L’AOF (Association des optométristes de France) regrette que le PLFFS 2022 n’inclut pas les opticiens dans ses mesures visant à améliorer l’accès aux soins visuels. Elle estime que les divisions syndicales ont joué un rôle dans cette éviction et appelle à la création d’un organisme réunissant les organisations professionnelles de notre secteur.

 

« Les opticiens de santé ne sont pas retenus par le gouvernement », déplore l’AOF dans un communiqué publié suite à la présentation du PLFSS 2022, qui prévoit une augmentation substantielle des prérogatives des orthoptistes (allant jusqu’à la prescription des lunettes et des lentilles de contact) mais oublie complètement les opticiens.

 

Le syndicat se dit profondément déçu que le gouvernement n’ait pas retenu les propositions du rapport Igas prévoyant de s’appuyer sur les opticiens pour optimiser l’efficience de la filière visuelle dans notre pays. « Cet arbitrage est catastrophique pour l’accès aux soins de la population française. Nous nous interrogeons sur la véritable volonté du ministère de la Santé et du ministre Olivier Véran à améliorer significativement l’accès aux soins dans notre filière ».

 

L’Association des optométristes de France pointe aussi du doigt les divisions syndicales de la profession qui, selon elle, seraient en partie responsables de ce résultat. « Malgré de nombreux points de convergence évidents, alors que tous les acteurs ont réalisé un travail considérable pour valoriser le rôle paramédical de l’opticien, et pour développer ses compétences vers la santé, nous avons finalement été inaudibles. » Dans ce contexte, l’organisation appelle l’ensemble des acteurs « à créer sans tarder un Conseil national professionnel (CNP), regroupant les syndicats et les associations professionnelles, pour représenter l’opticien dans sa diversité.
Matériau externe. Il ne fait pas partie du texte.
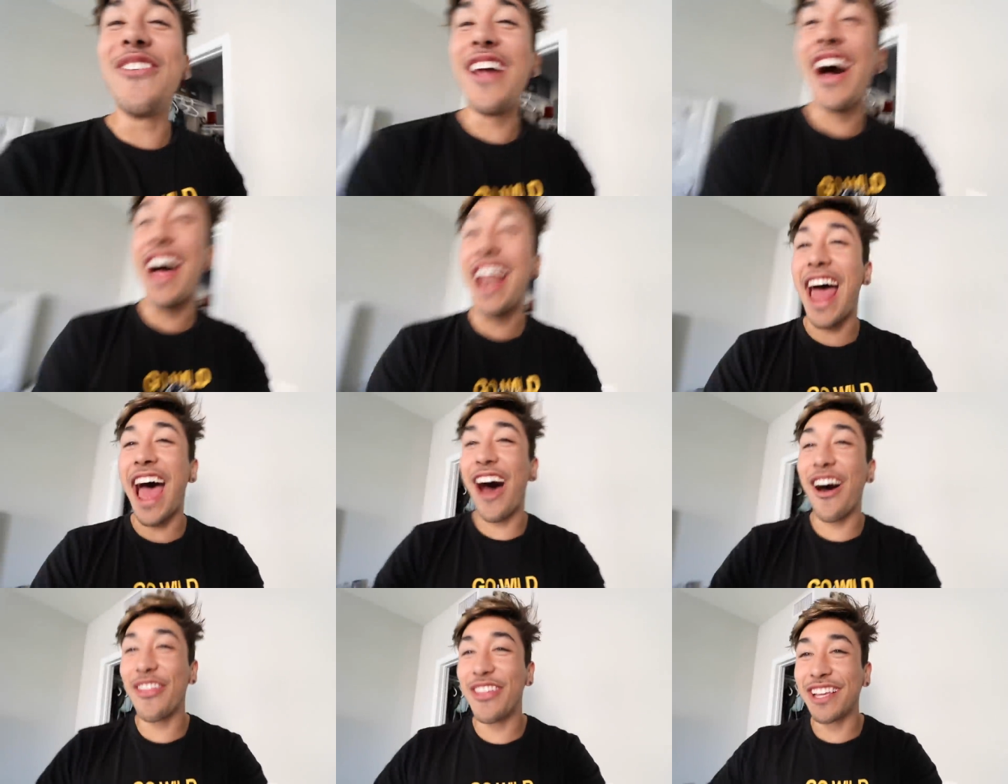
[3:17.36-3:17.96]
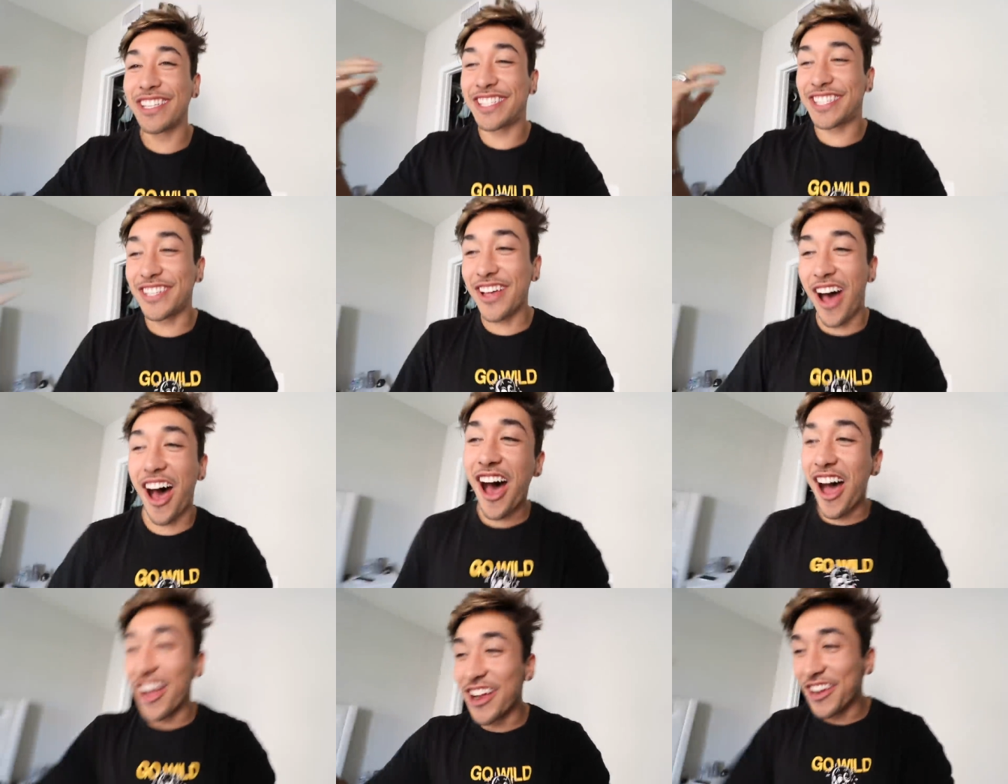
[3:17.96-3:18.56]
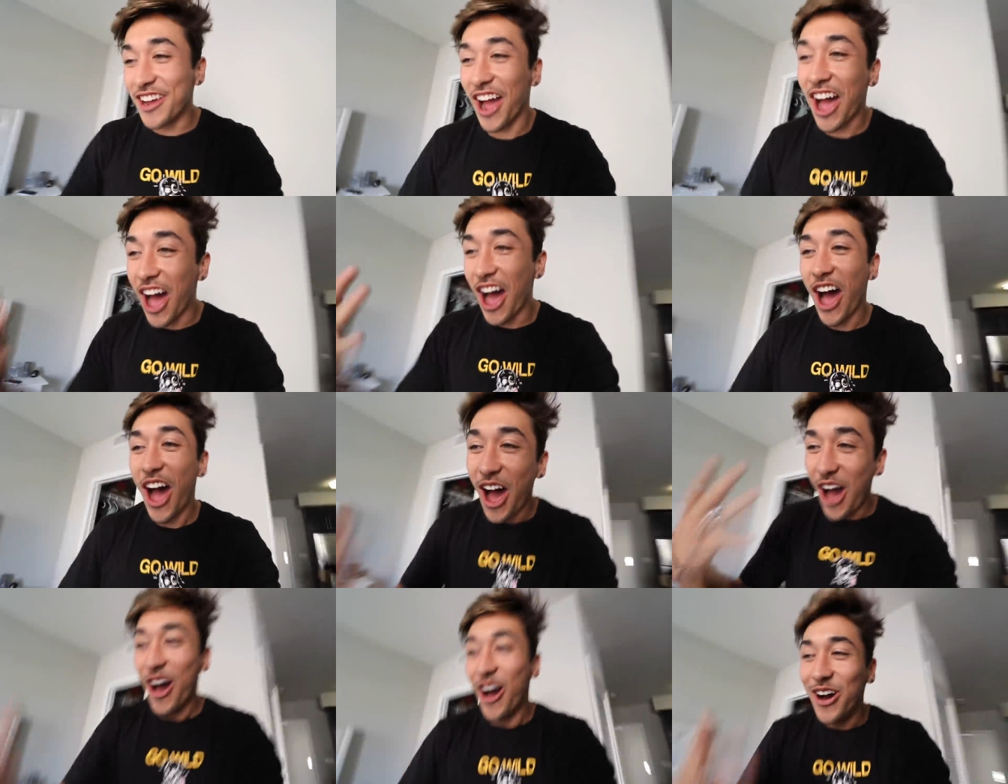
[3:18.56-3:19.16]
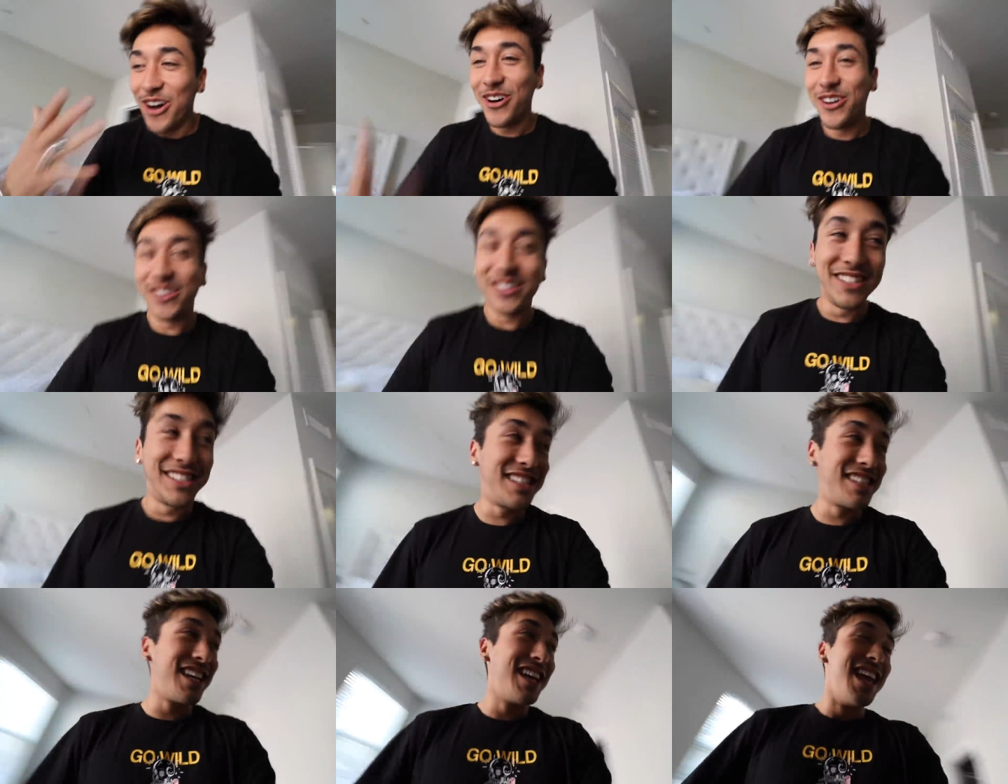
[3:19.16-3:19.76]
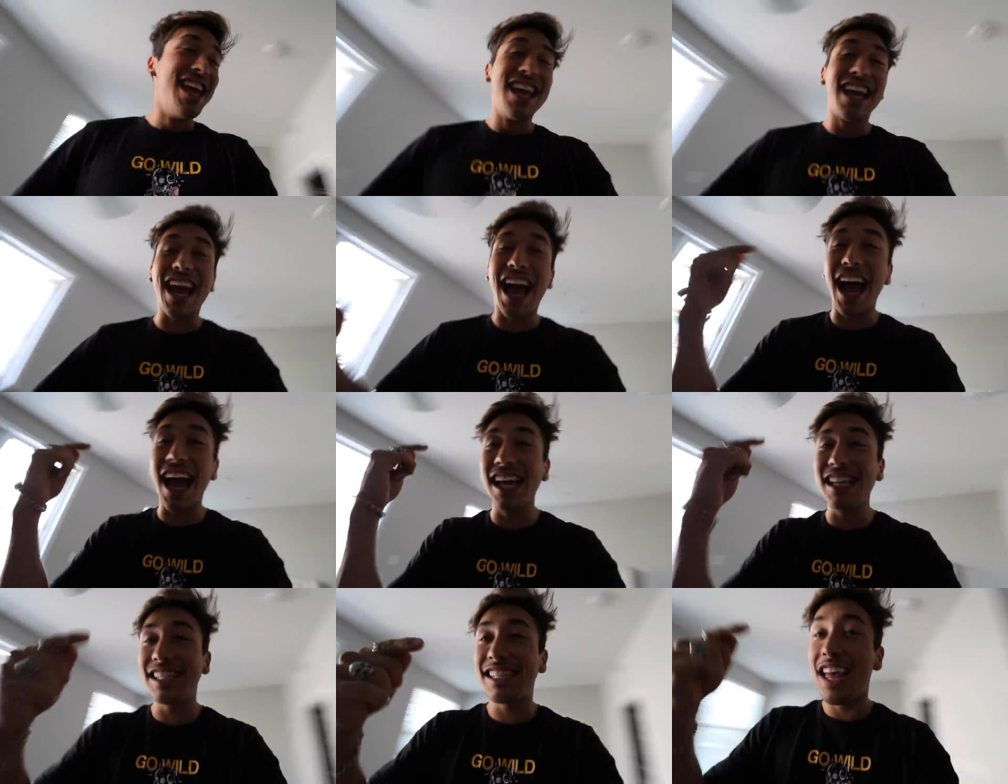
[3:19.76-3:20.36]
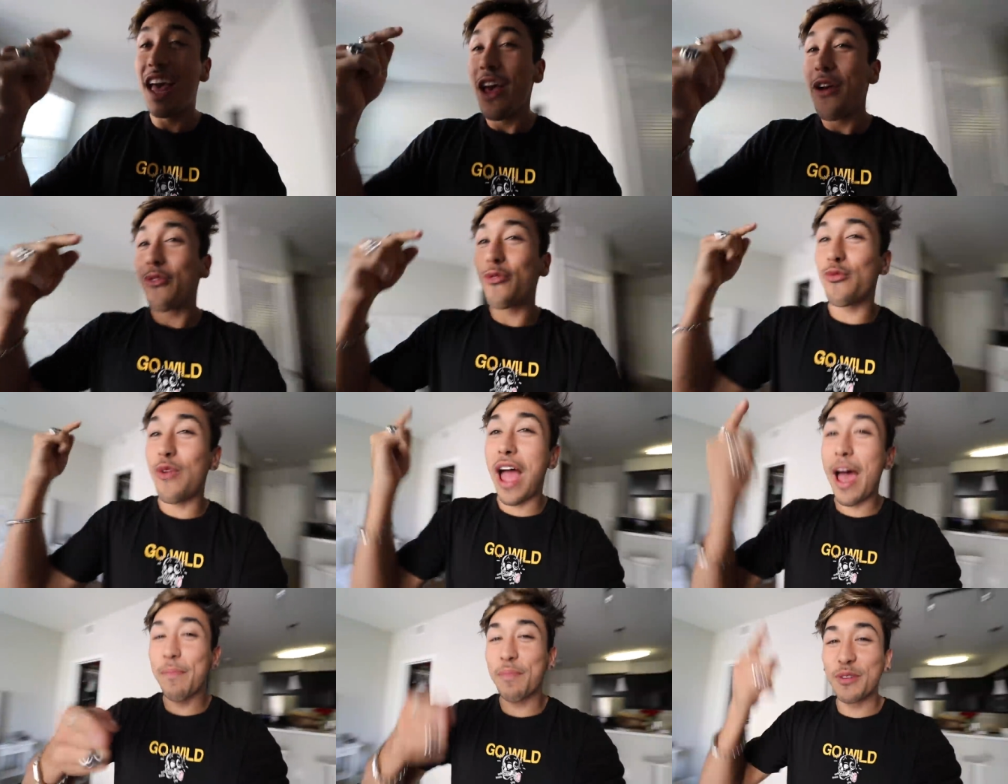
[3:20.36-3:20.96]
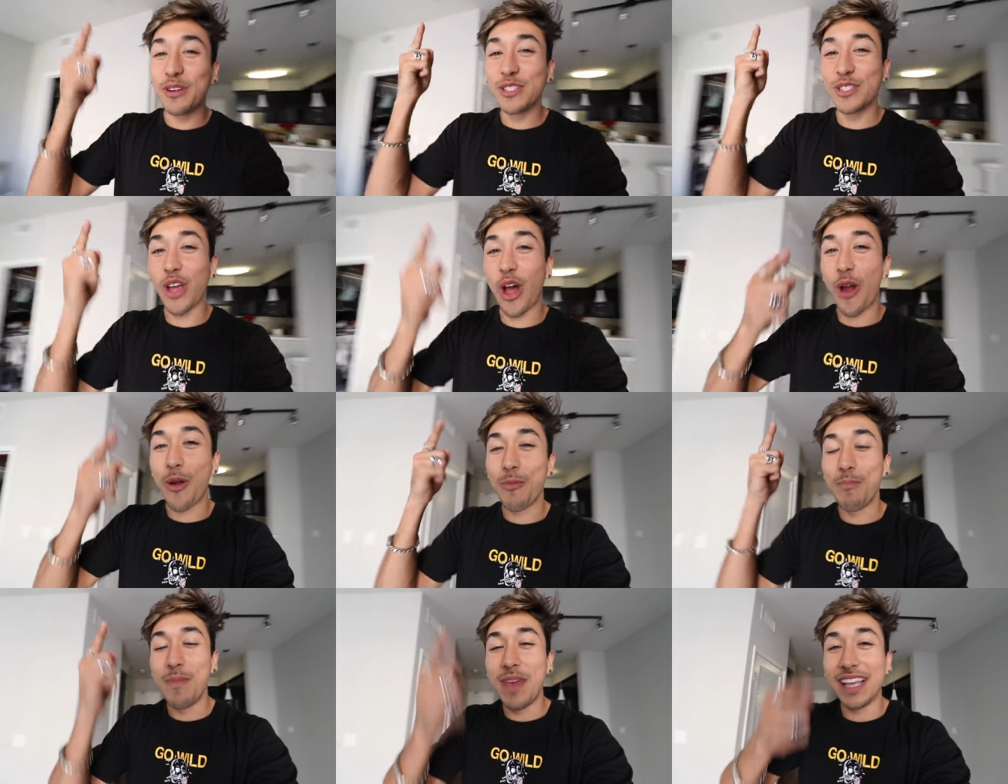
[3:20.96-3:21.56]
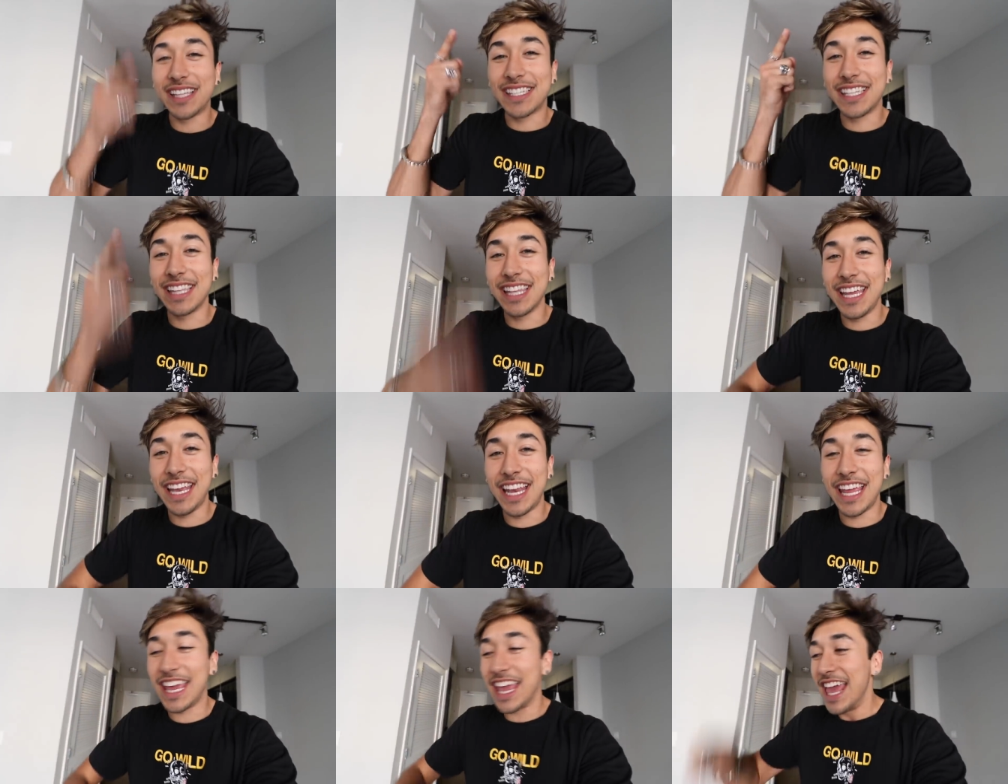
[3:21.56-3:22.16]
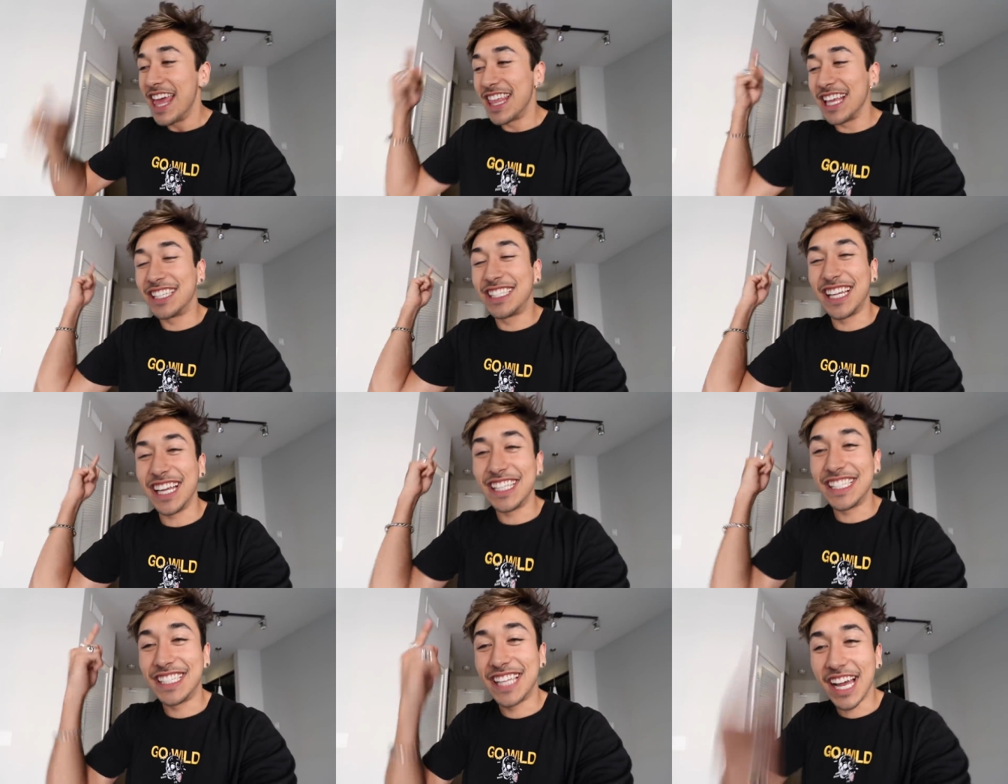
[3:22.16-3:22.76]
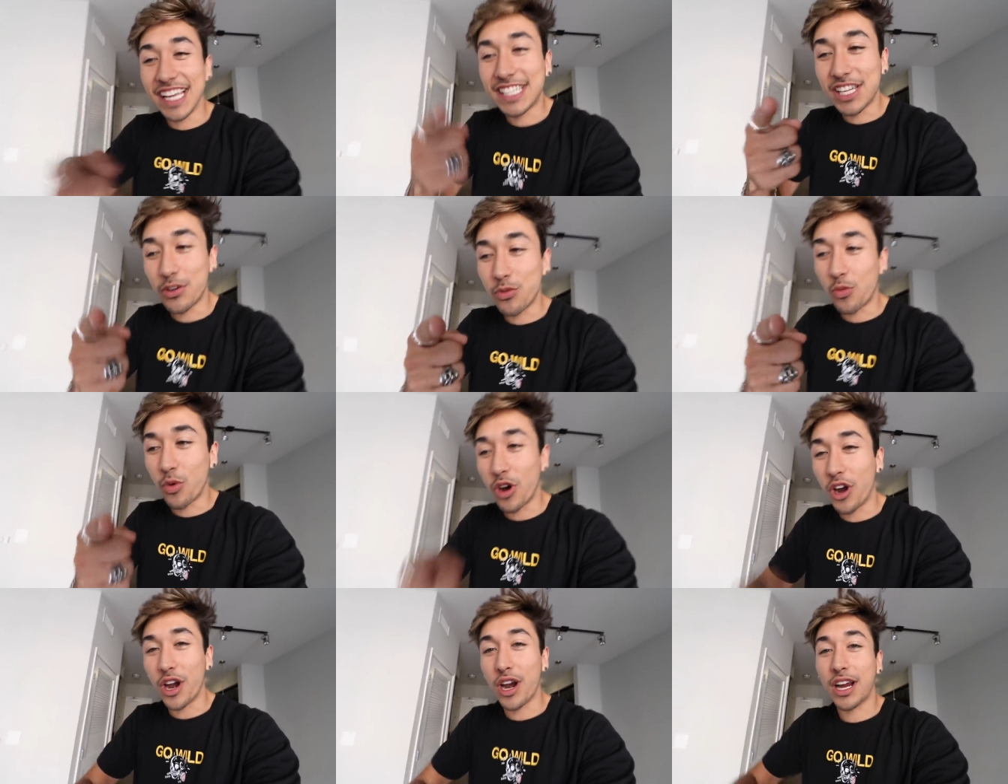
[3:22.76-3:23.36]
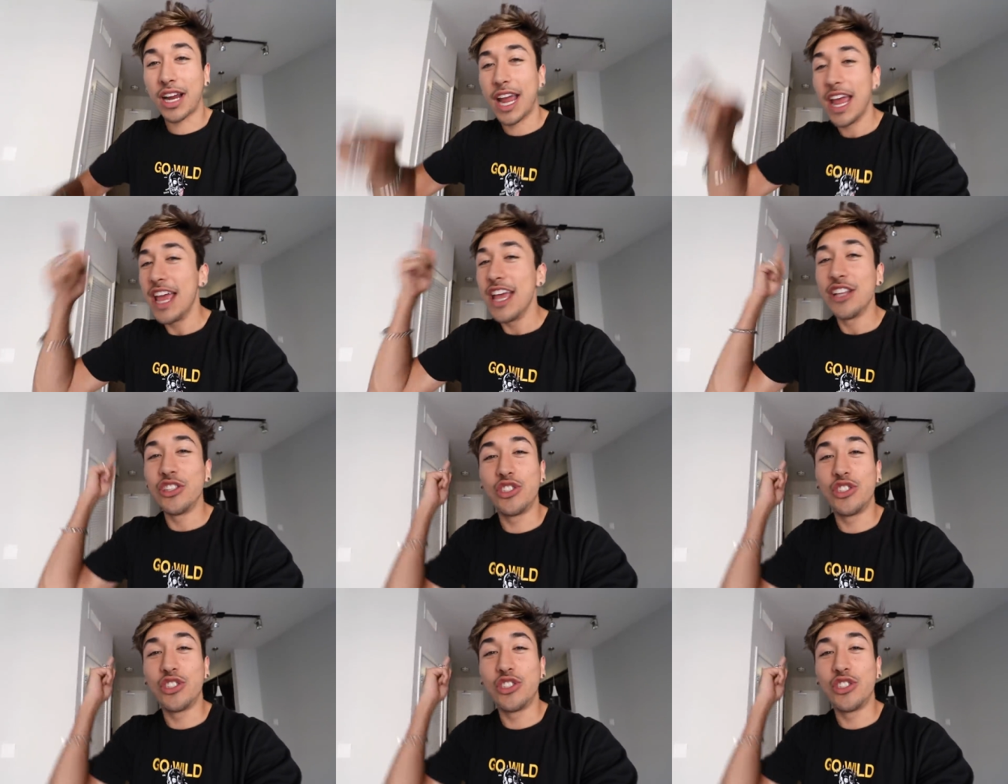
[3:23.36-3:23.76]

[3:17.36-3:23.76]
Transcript: not how the song goes! Guys, rappers are misleading. This doesn't work.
Nous devons maintenant faire taire nos divergences, faire taire nos egos, pour ne parler que d’une seule voix forte et claire auprès des pouvoirs publics, à travers ce CNP ».

 

Le syndicat déclare enfin continuer son combat pour une réingénierie immédiate de la formation des opticiens, l’élargissement de leurs prérogatives en santé et la sécurisation du cadre légal de ceux qui exercent en milieu médical.